## THE PROBLEM
Copy the records below exactly, omitting any pictures they contain.
[[ DATA, beginning ]]
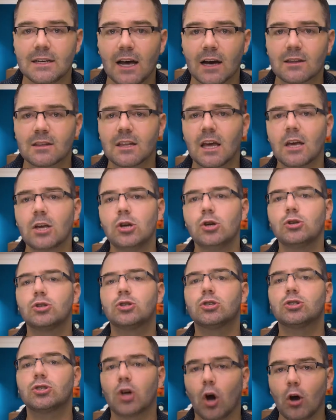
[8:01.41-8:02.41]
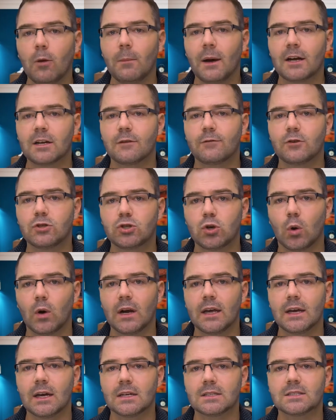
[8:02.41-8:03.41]
Now, thank you so much for
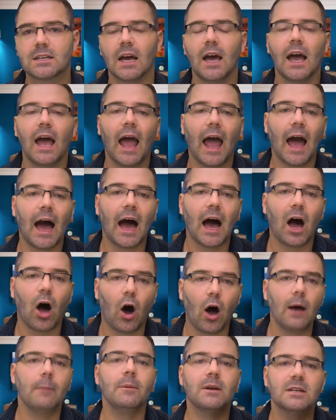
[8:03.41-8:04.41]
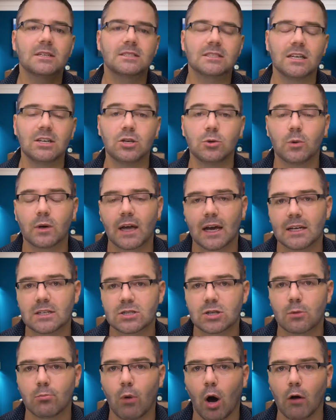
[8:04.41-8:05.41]
joining us. I'm going to see you again
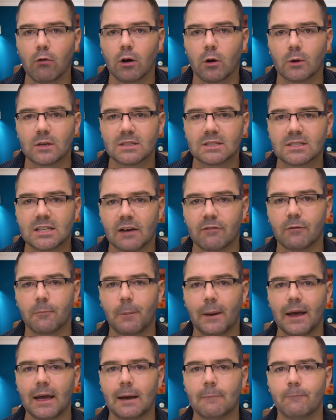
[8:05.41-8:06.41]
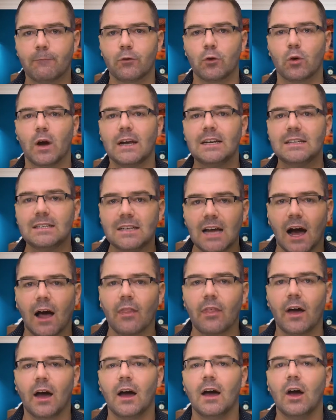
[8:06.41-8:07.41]
tomorrow at 7 p.m. for
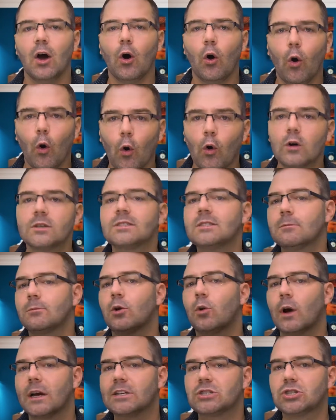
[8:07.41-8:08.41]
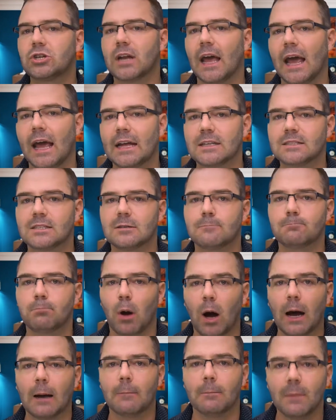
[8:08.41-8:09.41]
another awesome question answered
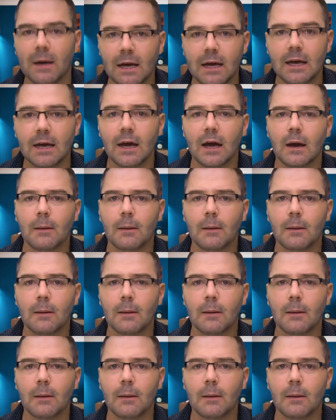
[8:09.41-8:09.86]
by me.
[[ DATA, end ]]
## PROBLEM SOLUTION
[8:01.41-8:02.41]
[8:02.41-8:03.41]
Now, thank you so much for
[8:03.41-8:04.41]
[8:04.41-8:05.41]
joining us. I'm going to see you again
[8:05.41-8:06.41]
[8:06.41-8:07.41]
tomorrow at 7 p.m. for
[8:07.41-8:08.41]
[8:08.41-8:09.41]
another awesome question answered
[8:09.41-8:09.86]
by me.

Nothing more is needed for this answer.